June 25, 2007 at 9:25 PM ET
Computer cases are lined up in CERN's Computing Center with room to spare.
The World Wide Web was born in 1990 to manage the billions of bytes of data from experiments at CERN, Europe's particle-physics laboratory. Now the same laboratory is gearing up for a new round of experiments that could generate more than a quadrillion bytes of data every month - data that will have to be processed and delivered to researchers around the world. Is there anything in sight that could outdo the Web? Say hello to the Grid.
CERN has been working for a decade on the foundations for the Grid, which is a next-generation network that draws upon storage space as well as processing power from linked computers. That's about as long as it's been preparing for the Large Hadron Collider, or LHC.

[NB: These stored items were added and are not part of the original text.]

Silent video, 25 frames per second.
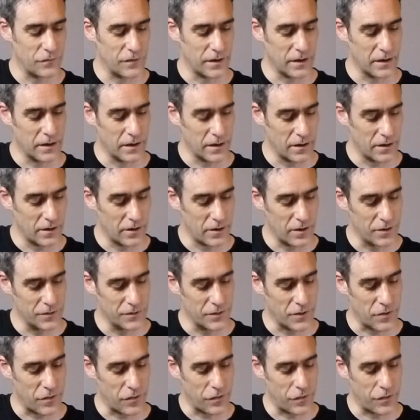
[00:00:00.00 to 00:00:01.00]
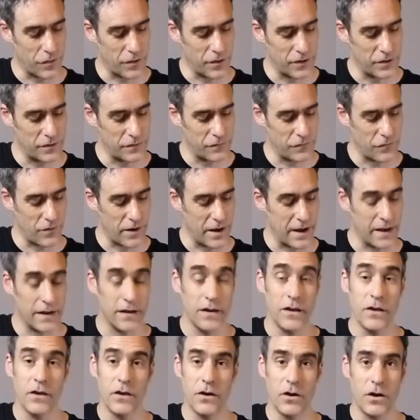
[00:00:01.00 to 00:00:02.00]
finger on the 3rd fret
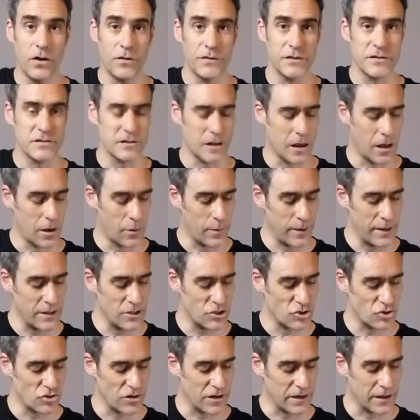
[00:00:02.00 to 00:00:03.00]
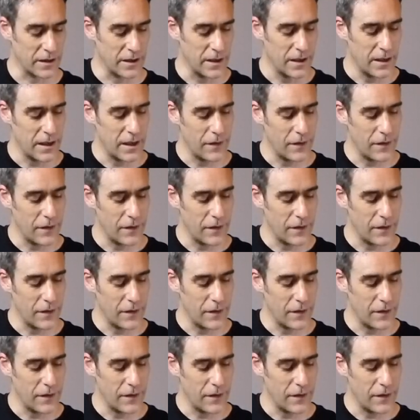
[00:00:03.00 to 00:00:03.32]
on this low E string.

The LHC’s experiments will be taking in the details from millions of proton collisions every second. A lot of the less interesting data will be filtered out almost immediately by the "trigger" computer programs overseeing each experiment. Nevertheless, hundreds of megabytes of data will be dumped into CERN's central computer system every second.
"That means you fill a DVD in a few seconds," Francois Grey of CERN’s Computing Center told me. Over the course of a year, the center is due to store 15 billion megabytes of data – which you can also think of as 15 petabytes, 15 quadrillion bytes or (according to CERN) roughly 1 percent of all the information generated by humanity in the course of a year.
All those data will have to be available on demand for the 7,000 researchers around the globe who are slaving away on the LHC experiments. The information flow is expected to rise to 1.6 gigabytes per second, or roughly 1,000 times faster than your typical high-end cable Internet connection.
Fortunately, information technology has come a long way since the invention of the Internet (in the 1960s) and the Web (in 1990). You can tell by all the empty space you see in the Computing Center's air-conditioned hive, in the heart of CERN's campus on the French-Swiss border.
Thousands of computers and robotically controlled tape drives are humming right along, processing simulated data to prepare for the real thing. But there’s still enough empty floor space available to start up a bowling alley.
"We have this oversized computer center because it's from the '70s, when computers were huge,” Grey explained.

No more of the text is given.